Item 1.02 Termination of a Material Definitive Agreement.

Lightbridge Corporation (the "Company") is a party to that certain R&D Services Agreement, dated November 14, 2017, by and among Framatome SAS ("Framatome," formerly known as AREVA NP S.A.S), Enfission, LLC ("Enfission") and the Company (as amended by Amendment Number One, dated January 25, 2018, and Amendment Number Two, dated June 20, 2018, the "RDSA"). The RDSA, among other things, defines the terms and conditions for joint research and development activities among Framatome, Enfission, and the Company.

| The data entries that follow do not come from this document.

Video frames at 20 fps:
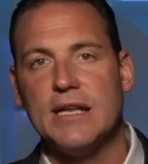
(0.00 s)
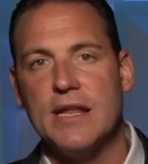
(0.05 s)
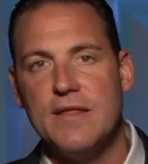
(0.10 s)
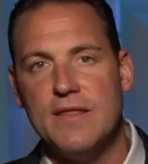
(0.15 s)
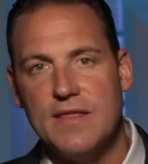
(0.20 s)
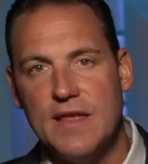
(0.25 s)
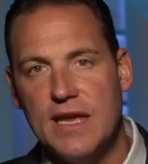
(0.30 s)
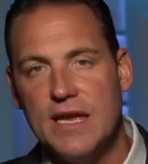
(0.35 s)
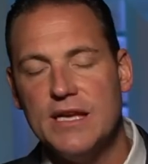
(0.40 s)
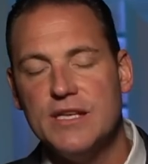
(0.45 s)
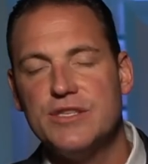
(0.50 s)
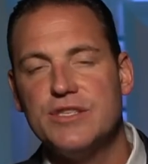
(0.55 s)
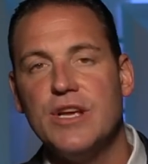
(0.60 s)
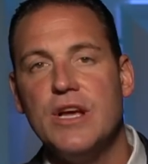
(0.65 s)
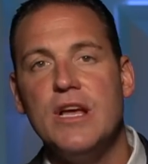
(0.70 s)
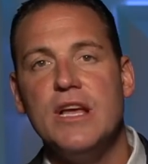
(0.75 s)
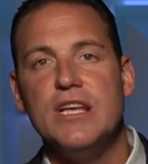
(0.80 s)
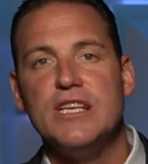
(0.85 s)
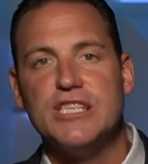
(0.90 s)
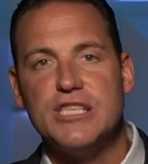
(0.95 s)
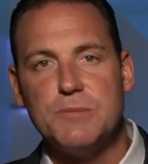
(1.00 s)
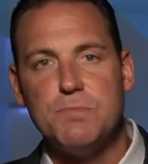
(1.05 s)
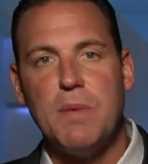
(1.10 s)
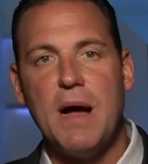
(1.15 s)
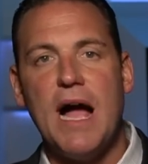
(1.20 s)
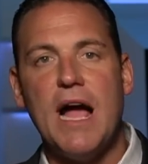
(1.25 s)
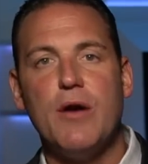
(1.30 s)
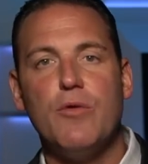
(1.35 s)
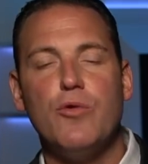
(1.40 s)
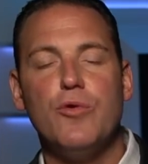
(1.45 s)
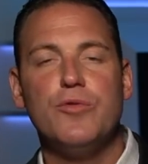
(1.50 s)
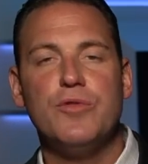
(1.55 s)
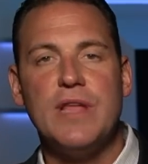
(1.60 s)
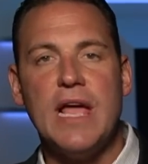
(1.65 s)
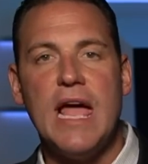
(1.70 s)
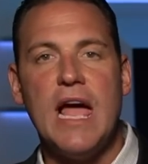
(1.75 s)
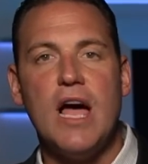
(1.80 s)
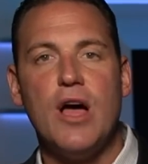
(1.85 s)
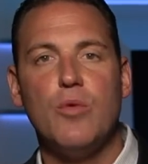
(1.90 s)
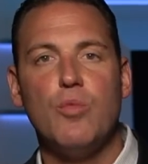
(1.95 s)
and things spiral
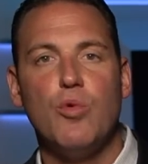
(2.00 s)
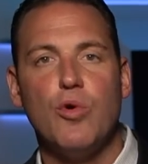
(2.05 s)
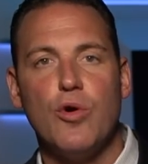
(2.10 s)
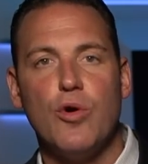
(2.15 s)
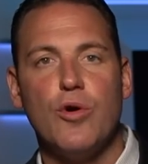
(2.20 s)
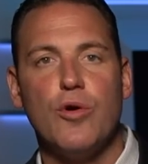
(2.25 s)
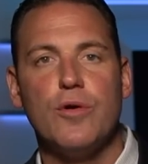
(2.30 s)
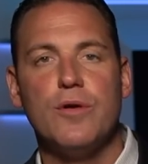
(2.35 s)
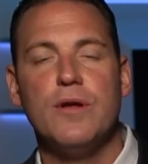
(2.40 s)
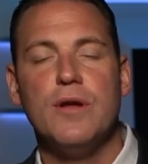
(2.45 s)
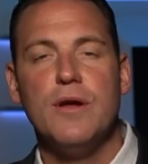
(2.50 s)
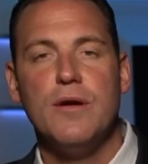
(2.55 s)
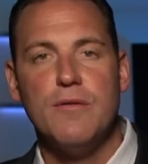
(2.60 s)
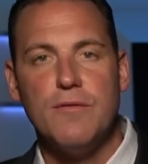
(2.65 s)
downward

Section 13.3 of the RDSA provides that any party may terminate the RDSA, by written notice of termination to the other parties to the RDSA, if another party materially breaches a material term or condition of the RDSA and fails to cure such breach within thirty days, or any other mutually agreed upon cure period, of such party's receipt of written notice specifying the breach. Section 5.1(b) of the RDSA, among other things, sets forth a process for the establishment by the Company and Framatome of a yearly budget and provides that if no agreement on the budget is ultimately reached within the specified timelines, the resolution of the budget shall be escalated to the CEO of each party. Section 13.4 of the RDSA provides that any party may terminate the RDSA following a failure of the escalation process under Section 5.1(b) of the RDSA upon ten days' written notice to the other party.

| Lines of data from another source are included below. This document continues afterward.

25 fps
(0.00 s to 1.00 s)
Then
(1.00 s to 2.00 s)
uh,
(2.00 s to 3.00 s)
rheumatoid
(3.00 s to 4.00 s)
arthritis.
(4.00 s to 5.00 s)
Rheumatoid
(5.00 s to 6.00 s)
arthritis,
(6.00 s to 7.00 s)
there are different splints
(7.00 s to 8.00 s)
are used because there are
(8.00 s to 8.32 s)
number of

On October 2, 2019, pursuant to the terms of Section 13.3 of the RDSA, the Company delivered written notice to Framatome, notifying Framatome of its material breach of certain material terms of the RDSA, relating to its invoicing obligations under the RDSA, which breach was not cured within the thirty-day cure period. On October 7, 2019, the Company delivered written notice to Framatome formally initiating the escalation process under Section 5.1(b) of the RDSA. The Company and Framatome continued negotiations as the Company sought to resolve issues related to Framatome's compliance with the RDSA and agree on budget commitments. On October 22, 2019, the Company and Framatome held a CEO-to-CEO meeting as part of the escalation process under Section 5.1(b) of the RDSA, subsequent to which the escalation process failed. As a result, the Board of Directors and the management of the Company determined that it is advisable and in the best interest of the Company and its shareholders to terminate the RDSA in accordance with the termination rights set forth therein and on November 18, 2019, the Company delivered a notice of termination of the RDSA to Framatome, thereby terminating the RDSA (effective immediately). The Company intends to fully avail itself of its rights under the RDSA with respect to the issues that were pending between the Company and Framatome prior to the termination, as well as any issues that arise as a result of the termination of the RDSA. Pursuant to the terms of the RDSA, the Company does not expect to incur any material early termination penalties in connection with the termination of the RDSA. Following the termination of the RDSA, the Company intends to continue to pursue the development of the Lightbridge-designed metallic fuel technology.

The foregoing summary of the RDSA is not complete and is subject to, qualified in its entirety by, and should be read in conjunction with the full text of the RDSA, which was filed as Exhibit 10.2 to the Company's Current Report on Form 8-K filed on November 15, 2017, as amended on March 5, 2018, and the amendments thereto, filed as Exhibits 10.1 and 10.2 to the Quarterly Report on Form 10-Q for the quarter ended September 30, 2018.